A small number of single-dose pharmacokinetic studies have shown that venlafaxine extended release is unaffected by bariatric surgery (Krieger et al, 2017). However, azithromycin is affected, with a reduction of up to 30% in peak concentration in patients undergoing bariatric surgery compared with age-matched controls (Padwal et al, 2012).

Chan et al (2015) conducted a single-dose pharmacokinetic study on midazolam and digoxin, and showed an increase in drug absorption rate but no effect on overall exposure of the drug to the individual. In a similar study design, Gesquiere et al (2016) looked at fenofibrate and posaconazole. They found a marked reduction in the absorption of posaconazole, highlighting the potential for early treatment failure and the need for close monitoring.

Conclusion

The number of bariatric surgery procedures is increasing. This surgery has the potential to reduce prescribing for a wide range of drugs, including insulins, oral diabetes medications, beta-blockers, statins, NSAIDs and antidepressants, and reduce the indicdence of hypertension and type 2 diabetes (Yska et al, 2013; Bland et al, 2016).

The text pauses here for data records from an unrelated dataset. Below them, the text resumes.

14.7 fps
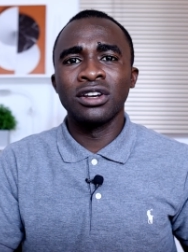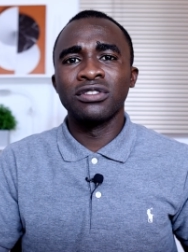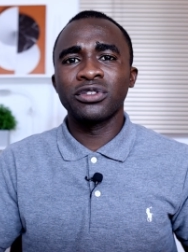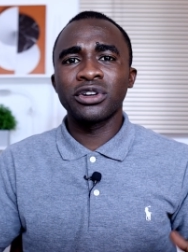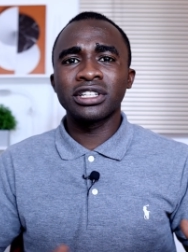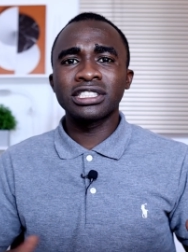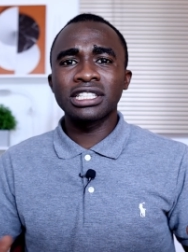
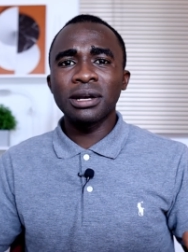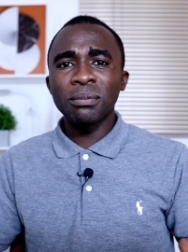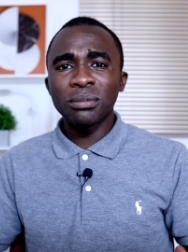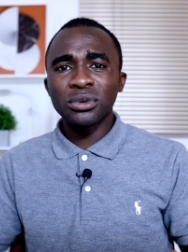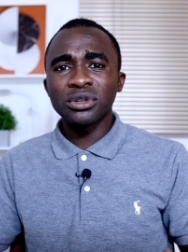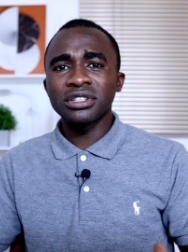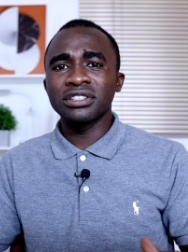For
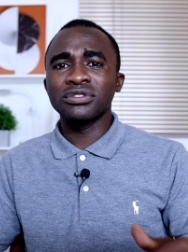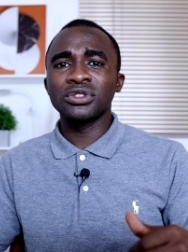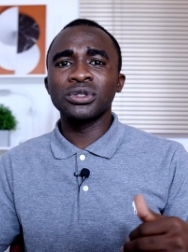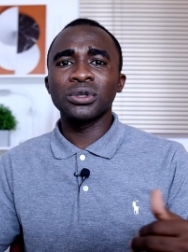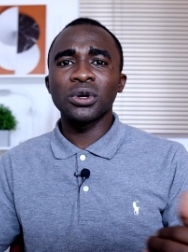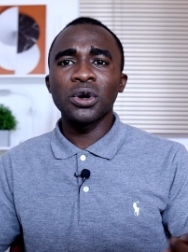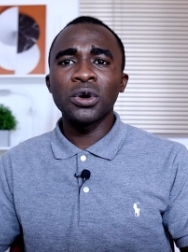example, if
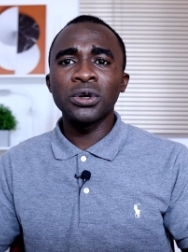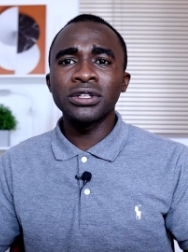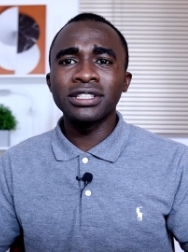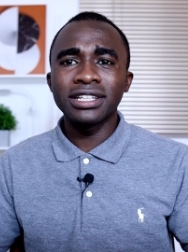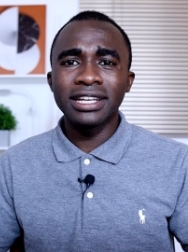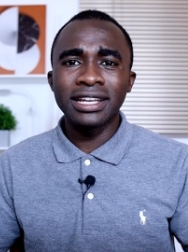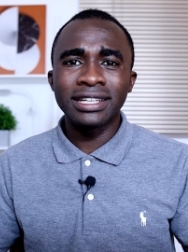you
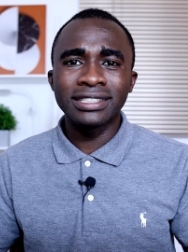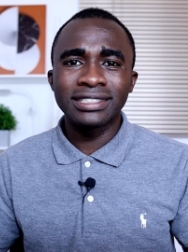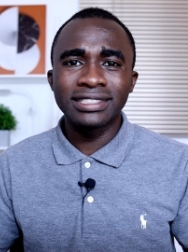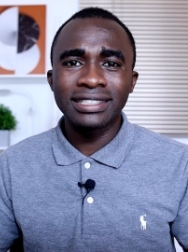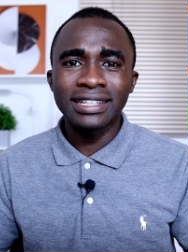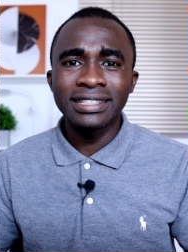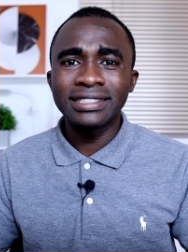own a
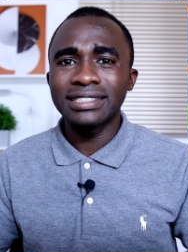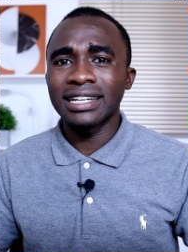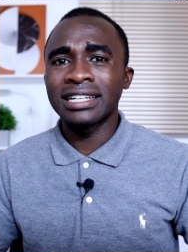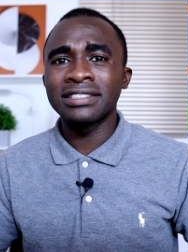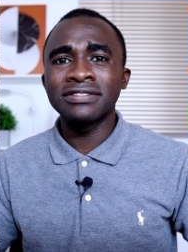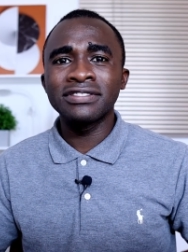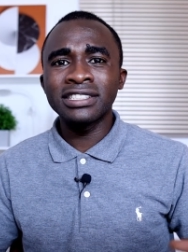site
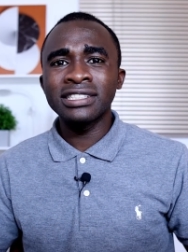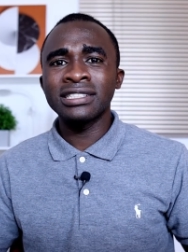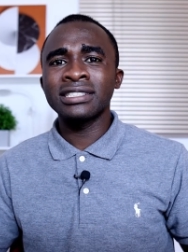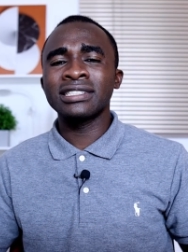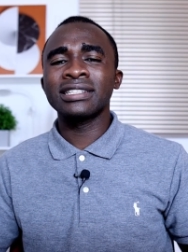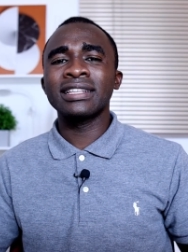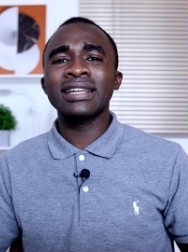and
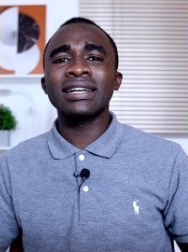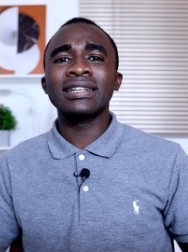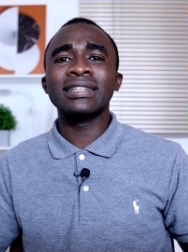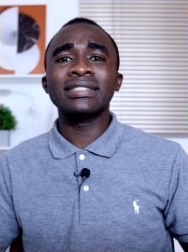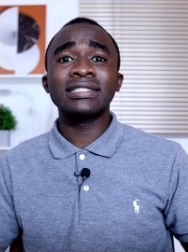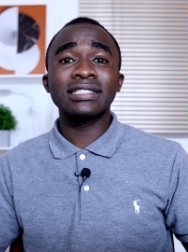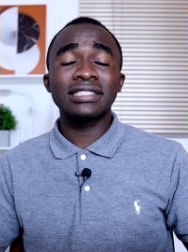visit there,
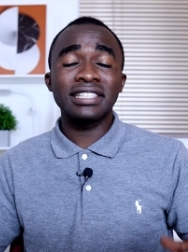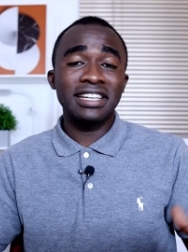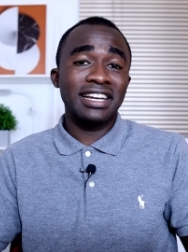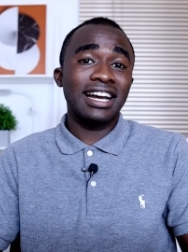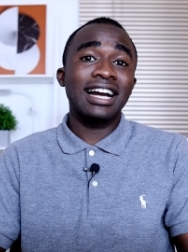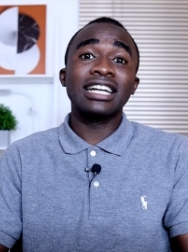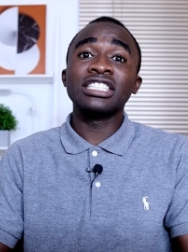let's say
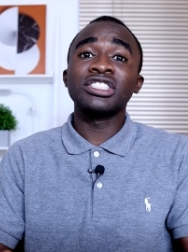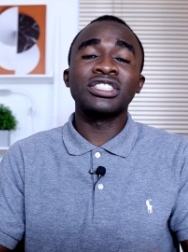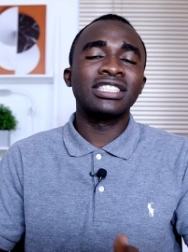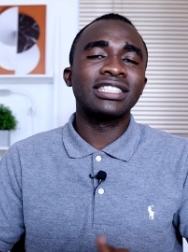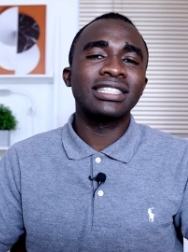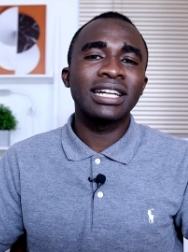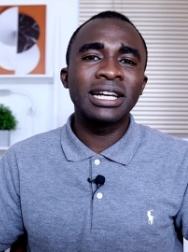
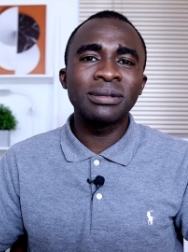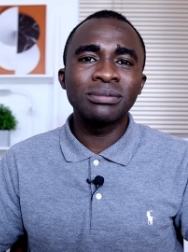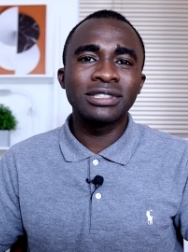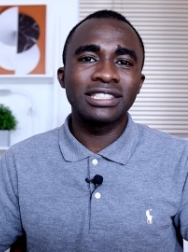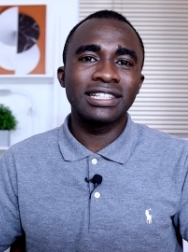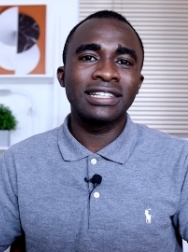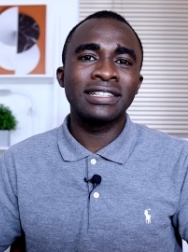100
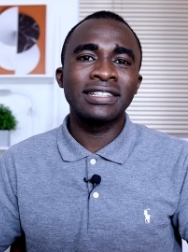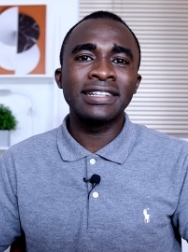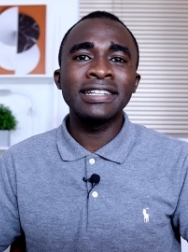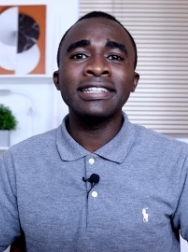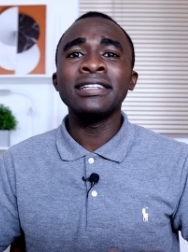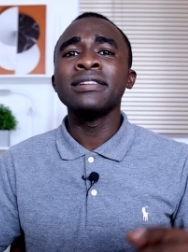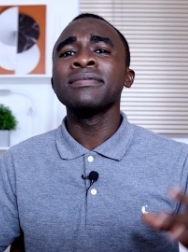times a
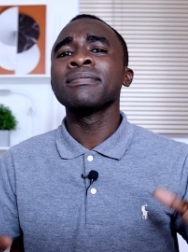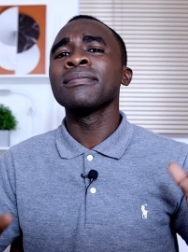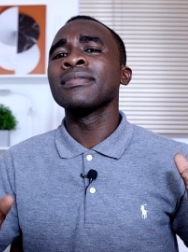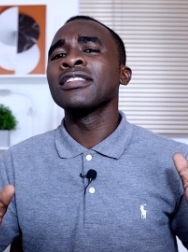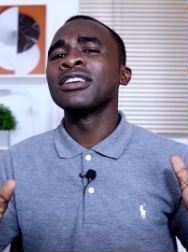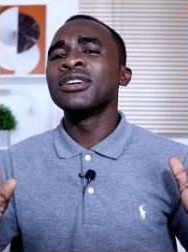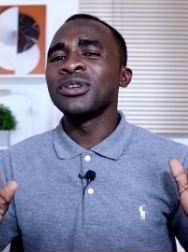day,
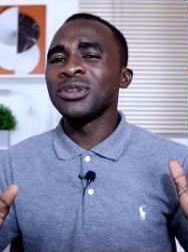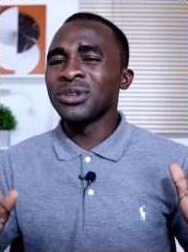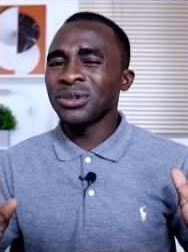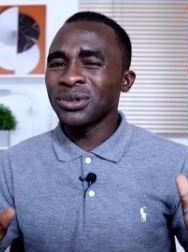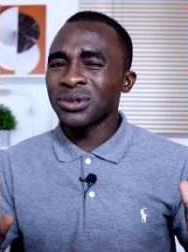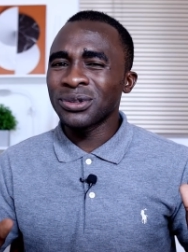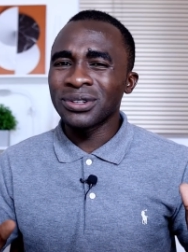
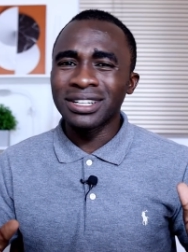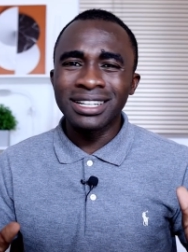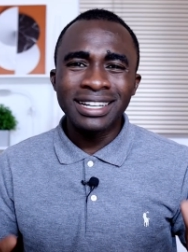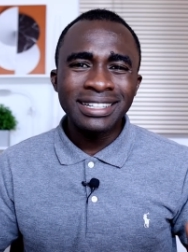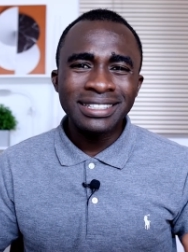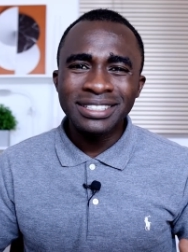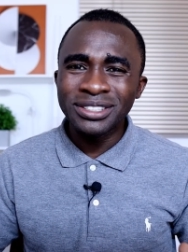you
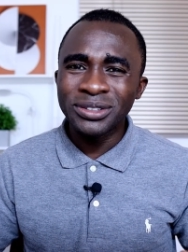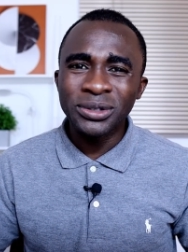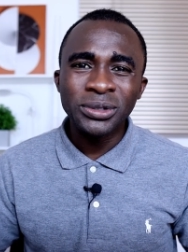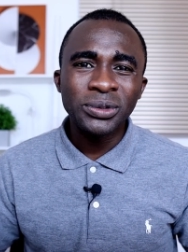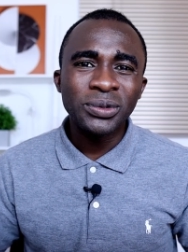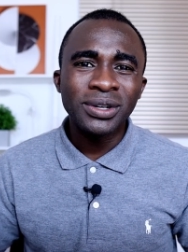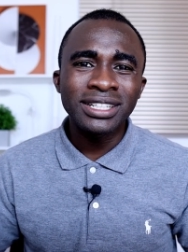likely
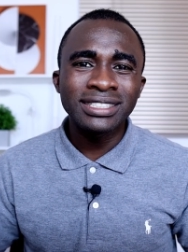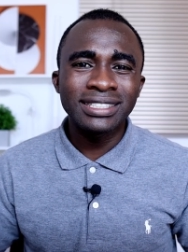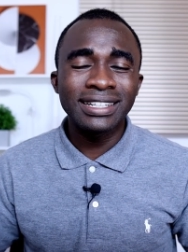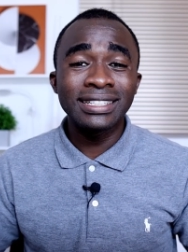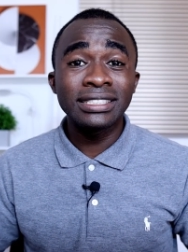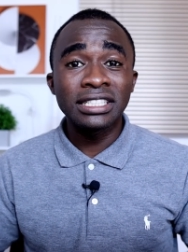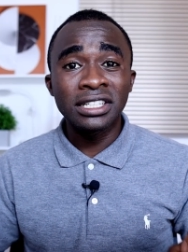don't want
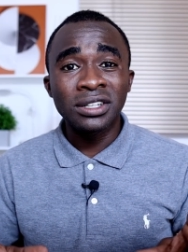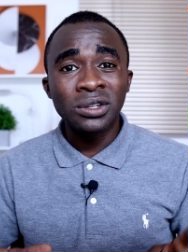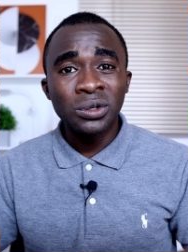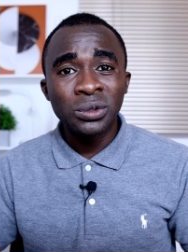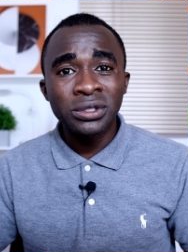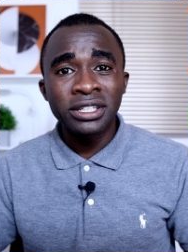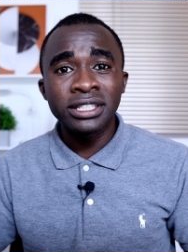that
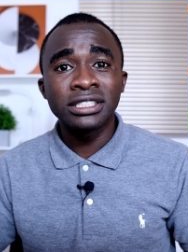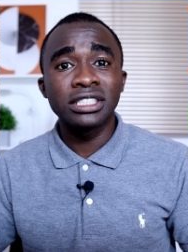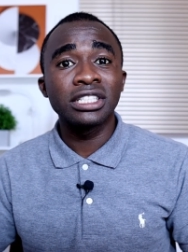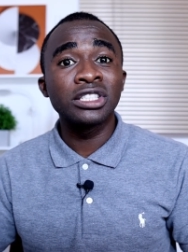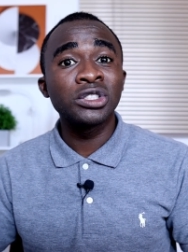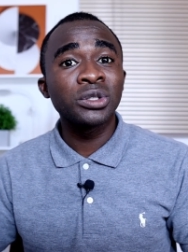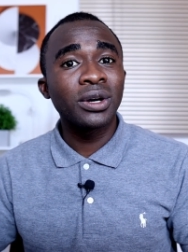included
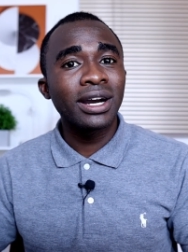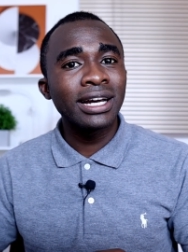in your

There is a lack of high-quality, long-term large studies. The current literature recommends close monitoring of the patient for an extended time after bariatric surgery.

Drug-specific changes have been reported in single-dose pharmacokinetic studies (Padwal et al, 2012; Chan et al 2015; Gesquiere et al, 2016; Krieger et al, 2017). There is potential for the use of drug simulation models (Darwich et al, 2012). Liquid formulations of levothyroxine have been promoted, but the effect on costs needs to be considered.

Individual attention to patient needs and a patient-centred model of care is recommended to best meet the needs of this complex cohort. Pharmacists could have an increased role to play in the post-operative management phase.

Key Points

  • Little is known about the impact of bariatric surgery on patients' medication burden or the absorption of drugs
  • This surgery has the potential to reduce prescribing for a wide range of drugs, including insulins, oral diabetes medications, beta-blockers, statins, NSAIDs and antidepressants
  • It may be pertinent to consider other drug formulations in people who have undergone surgery

CPD reflective questions

  • In your experience, how often do you prescribe for people who have undergone bariatric surgery? How has this article affected your prescribing decisions?
  • Using a reflective model of choice, consider how you would support a patient who is about to undergo bariatric surgery. What factors would you need to address when carrying out a consultation?
  • What did you learn as a consequence of reading the article?